=== Problem statement ===
For this exercise, repeat the whole listing below exactly. Leave the pictures out.

=== Material shown ===

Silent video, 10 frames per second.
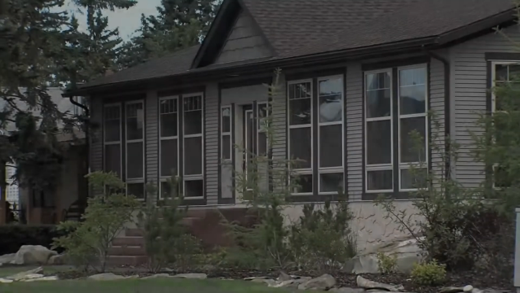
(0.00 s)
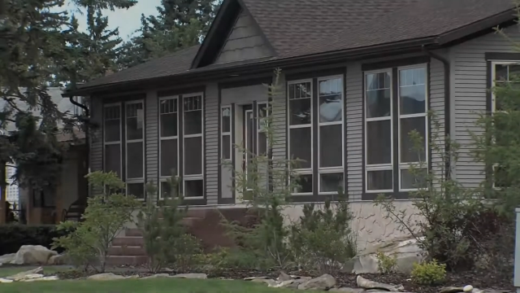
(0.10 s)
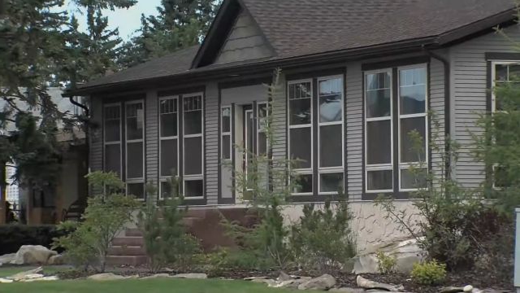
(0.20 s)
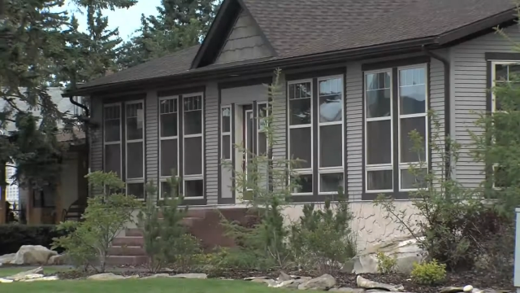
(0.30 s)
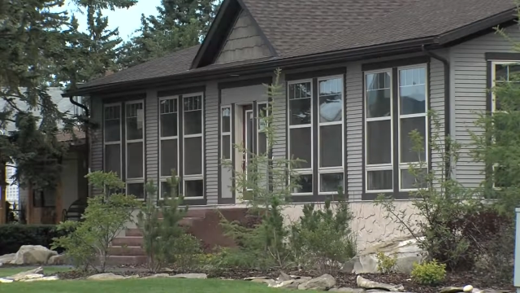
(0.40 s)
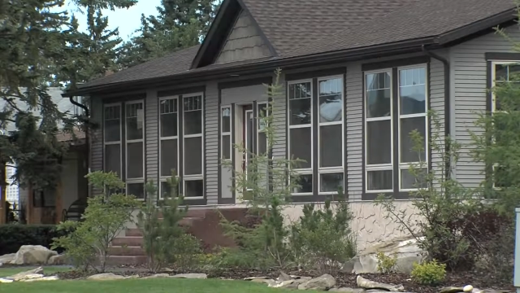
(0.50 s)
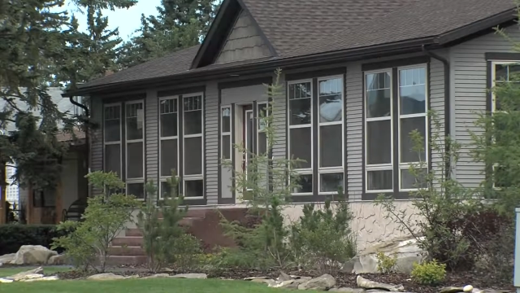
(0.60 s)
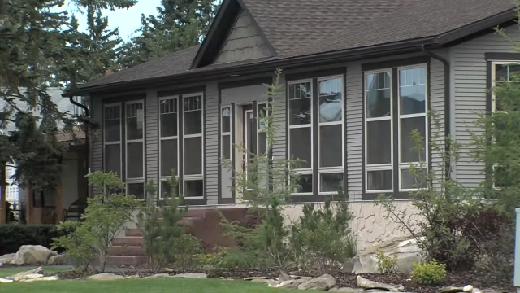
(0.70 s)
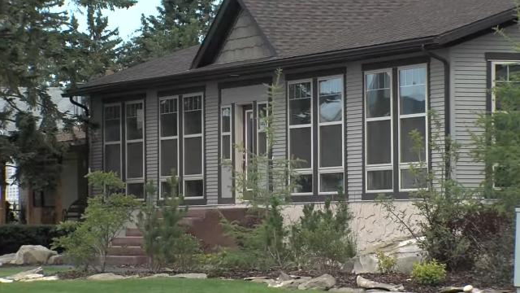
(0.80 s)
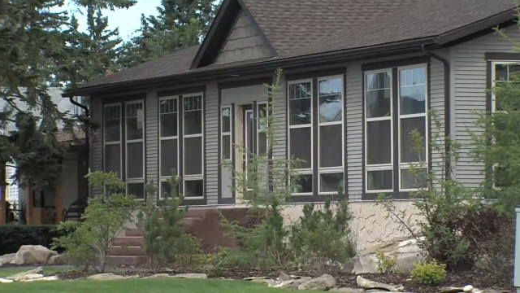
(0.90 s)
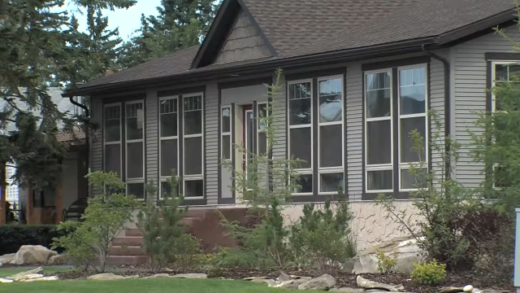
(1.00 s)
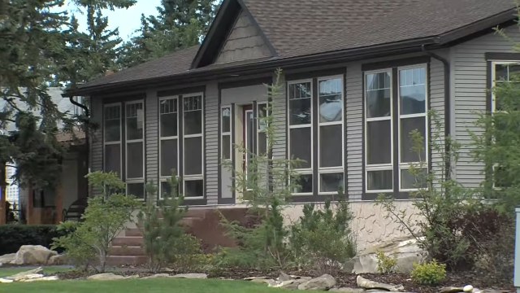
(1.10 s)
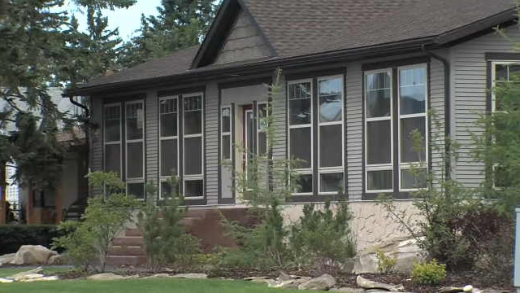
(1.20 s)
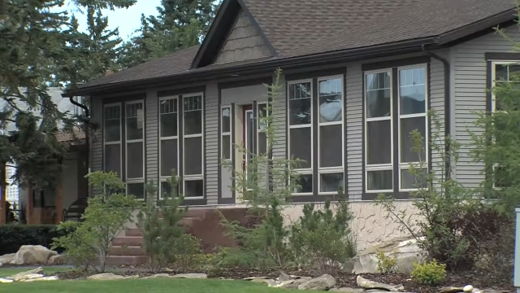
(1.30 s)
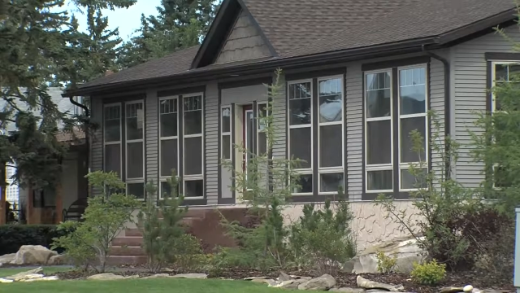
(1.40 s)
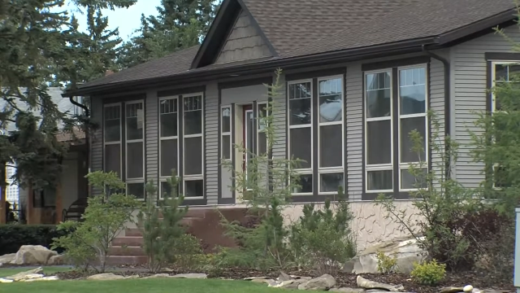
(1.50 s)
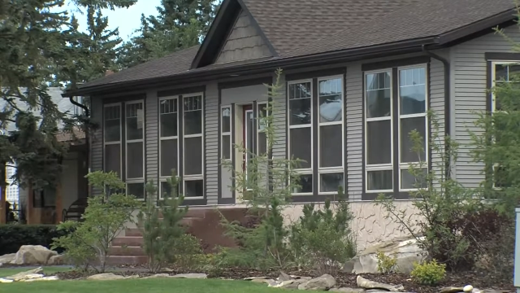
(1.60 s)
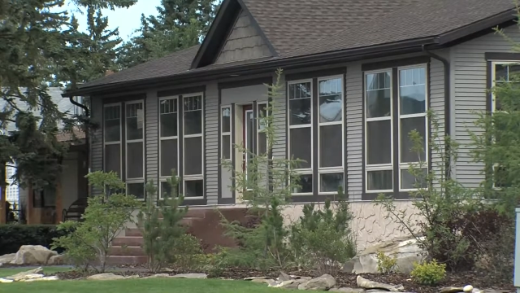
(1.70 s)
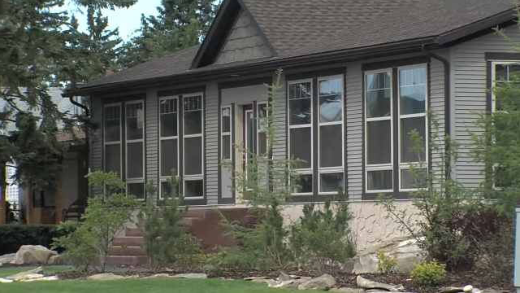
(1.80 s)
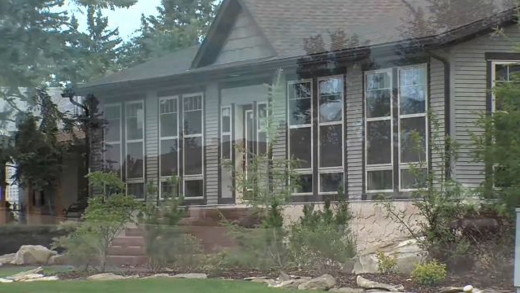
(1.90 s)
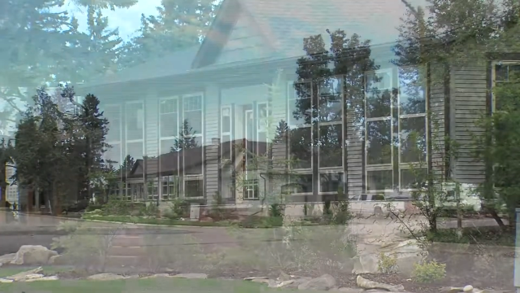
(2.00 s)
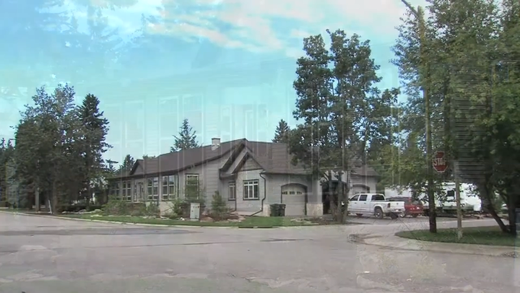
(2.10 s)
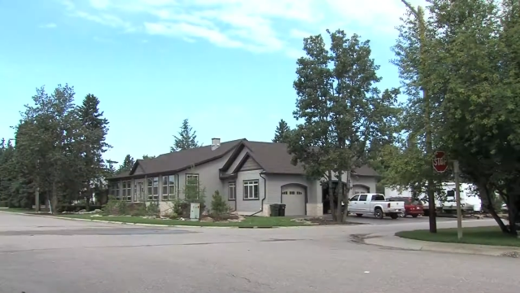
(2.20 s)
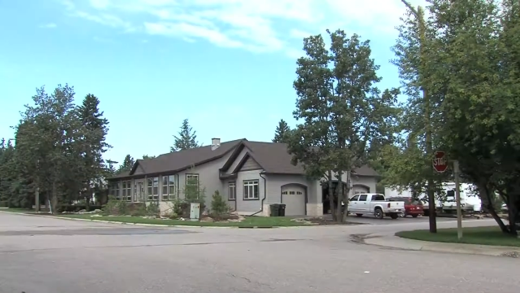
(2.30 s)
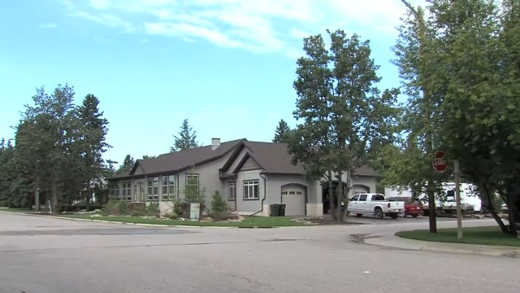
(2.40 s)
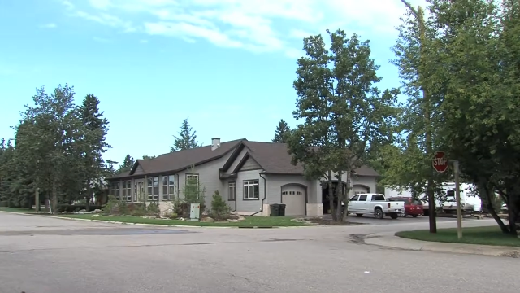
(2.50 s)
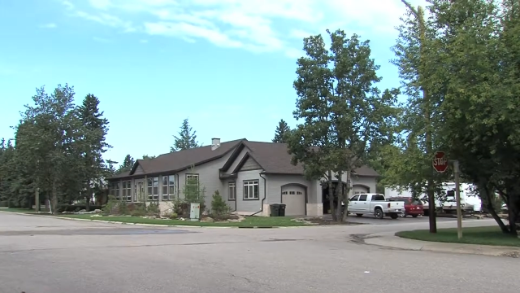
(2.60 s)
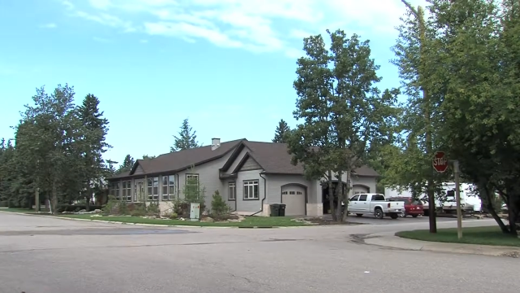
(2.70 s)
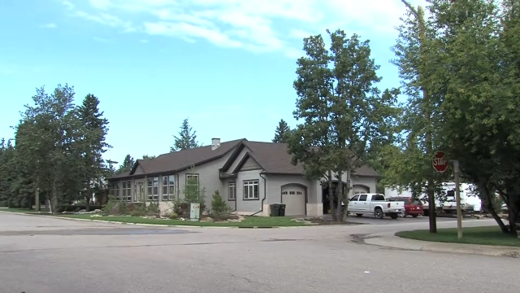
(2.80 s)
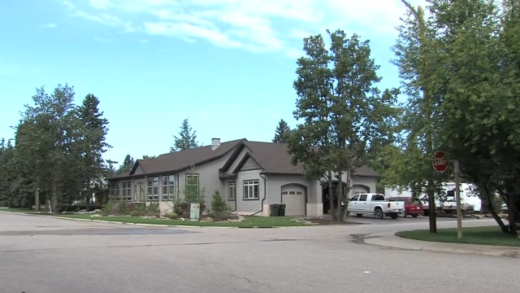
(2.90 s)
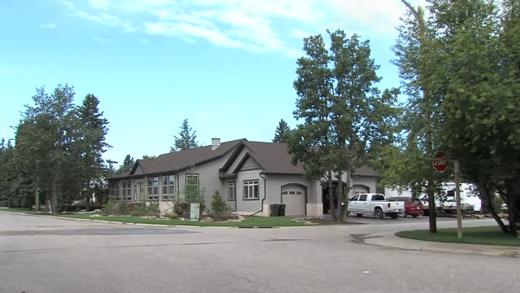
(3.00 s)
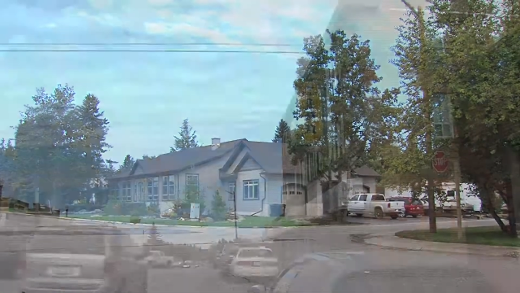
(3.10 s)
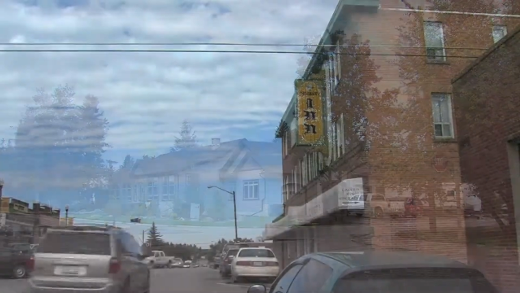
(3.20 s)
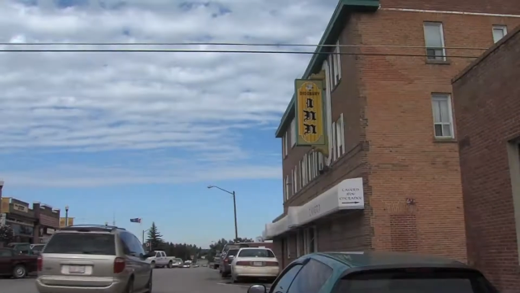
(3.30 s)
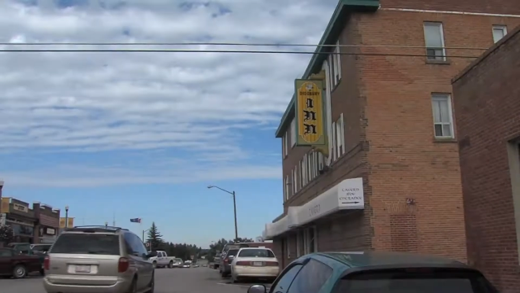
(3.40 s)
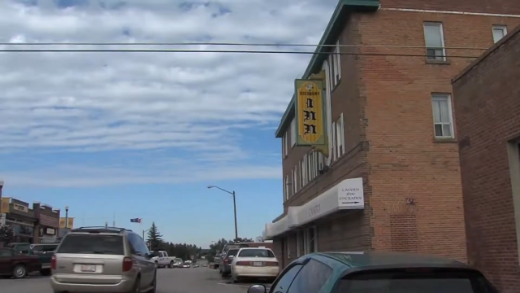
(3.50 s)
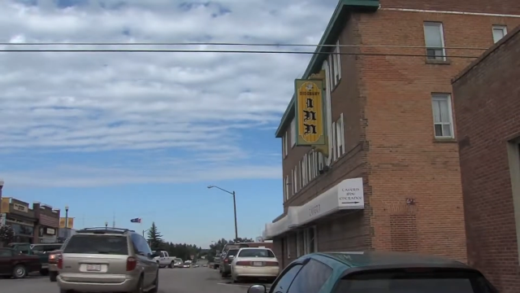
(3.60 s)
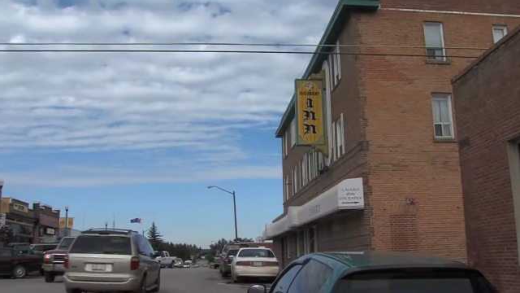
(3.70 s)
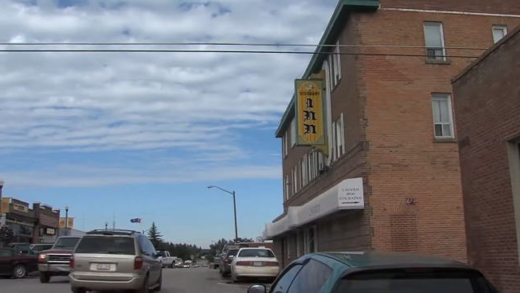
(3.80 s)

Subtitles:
Nobody's mouth can be seen.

=== Exercise output ===
Silent video, 10 frames per second.
(0.00 s)
(0.10 s)
(0.20 s)
(0.30 s)
(0.40 s)
(0.50 s)
(0.60 s)
(0.70 s)
(0.80 s)
(0.90 s)
(1.00 s)
(1.10 s)
(1.20 s)
(1.30 s)
(1.40 s)
(1.50 s)
(1.60 s)
(1.70 s)
(1.80 s)
(1.90 s)
(2.00 s)
(2.10 s)
(2.20 s)
(2.30 s)
(2.40 s)
(2.50 s)
(2.60 s)
(2.70 s)
(2.80 s)
(2.90 s)
(3.00 s)
(3.10 s)
(3.20 s)
(3.30 s)
(3.40 s)
(3.50 s)
(3.60 s)
(3.70 s)
(3.80 s)

Subtitles:
Nobody's mouth can be seen.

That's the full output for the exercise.